Only lines containing the string "Verbatim" belong in the answer; find them in the records and copy them.

Record set →
-*-*-

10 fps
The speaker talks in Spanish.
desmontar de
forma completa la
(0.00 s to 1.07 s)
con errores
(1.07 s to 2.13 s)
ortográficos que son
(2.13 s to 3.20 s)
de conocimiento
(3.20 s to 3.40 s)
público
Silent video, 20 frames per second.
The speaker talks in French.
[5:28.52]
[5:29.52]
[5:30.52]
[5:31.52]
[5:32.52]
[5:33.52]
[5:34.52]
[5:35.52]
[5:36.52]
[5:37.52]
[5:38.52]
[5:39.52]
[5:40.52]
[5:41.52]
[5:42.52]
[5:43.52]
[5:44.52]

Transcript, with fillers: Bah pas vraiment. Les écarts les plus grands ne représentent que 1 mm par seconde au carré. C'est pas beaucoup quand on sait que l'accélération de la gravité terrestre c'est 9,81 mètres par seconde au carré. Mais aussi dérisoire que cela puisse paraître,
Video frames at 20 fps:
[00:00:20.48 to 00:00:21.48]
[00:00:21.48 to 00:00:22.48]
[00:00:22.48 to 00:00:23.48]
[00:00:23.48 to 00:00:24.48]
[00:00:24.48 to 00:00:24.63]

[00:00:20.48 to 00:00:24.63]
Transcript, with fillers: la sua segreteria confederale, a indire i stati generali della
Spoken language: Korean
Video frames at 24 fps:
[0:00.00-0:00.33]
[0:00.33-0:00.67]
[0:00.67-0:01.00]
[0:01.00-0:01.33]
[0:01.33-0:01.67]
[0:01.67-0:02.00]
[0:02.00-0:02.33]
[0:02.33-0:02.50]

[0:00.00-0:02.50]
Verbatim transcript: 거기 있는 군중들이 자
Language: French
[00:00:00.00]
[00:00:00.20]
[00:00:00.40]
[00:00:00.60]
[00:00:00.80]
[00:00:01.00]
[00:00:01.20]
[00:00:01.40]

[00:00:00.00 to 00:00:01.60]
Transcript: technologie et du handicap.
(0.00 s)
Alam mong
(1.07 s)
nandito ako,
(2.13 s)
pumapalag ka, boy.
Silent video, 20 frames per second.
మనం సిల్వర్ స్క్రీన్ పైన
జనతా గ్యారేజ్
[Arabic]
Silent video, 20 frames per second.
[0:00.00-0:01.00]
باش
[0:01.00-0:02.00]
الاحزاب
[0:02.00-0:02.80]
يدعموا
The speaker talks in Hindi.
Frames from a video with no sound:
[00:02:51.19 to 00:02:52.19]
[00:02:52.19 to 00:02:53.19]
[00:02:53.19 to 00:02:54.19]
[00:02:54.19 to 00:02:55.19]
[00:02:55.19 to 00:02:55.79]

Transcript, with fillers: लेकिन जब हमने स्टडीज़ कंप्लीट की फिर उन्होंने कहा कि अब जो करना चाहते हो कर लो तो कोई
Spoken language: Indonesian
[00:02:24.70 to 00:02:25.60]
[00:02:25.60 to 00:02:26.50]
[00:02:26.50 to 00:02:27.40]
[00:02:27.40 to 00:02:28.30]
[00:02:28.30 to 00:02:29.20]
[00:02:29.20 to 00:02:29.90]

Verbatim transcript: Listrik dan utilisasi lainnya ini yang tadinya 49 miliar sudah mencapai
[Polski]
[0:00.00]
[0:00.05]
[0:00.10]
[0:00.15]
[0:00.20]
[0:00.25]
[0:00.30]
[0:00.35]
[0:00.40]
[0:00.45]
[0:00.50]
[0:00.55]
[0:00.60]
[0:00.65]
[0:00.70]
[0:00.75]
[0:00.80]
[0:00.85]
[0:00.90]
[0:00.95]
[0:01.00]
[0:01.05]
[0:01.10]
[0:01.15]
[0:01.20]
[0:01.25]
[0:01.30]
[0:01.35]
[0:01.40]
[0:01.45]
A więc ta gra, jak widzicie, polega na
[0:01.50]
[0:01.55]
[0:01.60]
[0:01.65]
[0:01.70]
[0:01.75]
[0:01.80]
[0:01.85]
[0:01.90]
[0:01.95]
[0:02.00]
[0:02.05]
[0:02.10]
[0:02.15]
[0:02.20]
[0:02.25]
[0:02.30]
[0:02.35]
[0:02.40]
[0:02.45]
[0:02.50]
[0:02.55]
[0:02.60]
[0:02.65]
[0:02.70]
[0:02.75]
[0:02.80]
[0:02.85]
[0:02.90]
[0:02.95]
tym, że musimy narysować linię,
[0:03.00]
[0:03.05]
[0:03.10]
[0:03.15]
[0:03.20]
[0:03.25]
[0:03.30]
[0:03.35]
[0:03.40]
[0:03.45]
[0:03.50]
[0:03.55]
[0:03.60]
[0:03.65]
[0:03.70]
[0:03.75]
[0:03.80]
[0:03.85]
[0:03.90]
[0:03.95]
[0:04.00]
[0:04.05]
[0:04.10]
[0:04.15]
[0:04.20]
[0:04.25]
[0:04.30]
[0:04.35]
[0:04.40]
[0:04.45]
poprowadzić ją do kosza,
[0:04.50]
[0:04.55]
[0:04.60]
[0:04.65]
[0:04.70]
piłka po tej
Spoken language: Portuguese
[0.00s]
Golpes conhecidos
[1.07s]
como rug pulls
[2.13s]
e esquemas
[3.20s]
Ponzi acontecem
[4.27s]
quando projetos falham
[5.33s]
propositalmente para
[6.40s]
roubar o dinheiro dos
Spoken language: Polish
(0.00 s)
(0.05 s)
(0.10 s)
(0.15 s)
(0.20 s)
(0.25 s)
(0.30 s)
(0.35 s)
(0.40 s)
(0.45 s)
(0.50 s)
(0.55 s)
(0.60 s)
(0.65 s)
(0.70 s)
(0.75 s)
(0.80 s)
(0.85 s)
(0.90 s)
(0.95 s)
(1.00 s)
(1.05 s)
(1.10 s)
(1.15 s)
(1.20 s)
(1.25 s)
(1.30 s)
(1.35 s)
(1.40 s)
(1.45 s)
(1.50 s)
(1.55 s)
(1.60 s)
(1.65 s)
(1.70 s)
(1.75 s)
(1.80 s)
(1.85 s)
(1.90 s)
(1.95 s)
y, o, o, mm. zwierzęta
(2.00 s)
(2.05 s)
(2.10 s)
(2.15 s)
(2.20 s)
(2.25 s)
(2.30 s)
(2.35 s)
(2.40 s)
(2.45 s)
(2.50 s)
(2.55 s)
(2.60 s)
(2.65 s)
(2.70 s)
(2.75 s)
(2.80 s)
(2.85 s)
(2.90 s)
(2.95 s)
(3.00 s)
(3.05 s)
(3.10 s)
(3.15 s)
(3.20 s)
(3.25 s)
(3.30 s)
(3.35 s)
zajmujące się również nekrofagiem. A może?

-*-*-

Answer to this exercise →
Verbatim transcript: 거기 있는 군중들이 자
Verbatim transcript: Listrik dan utilisasi lainnya ini yang tadinya 49 miliar sudah mencapai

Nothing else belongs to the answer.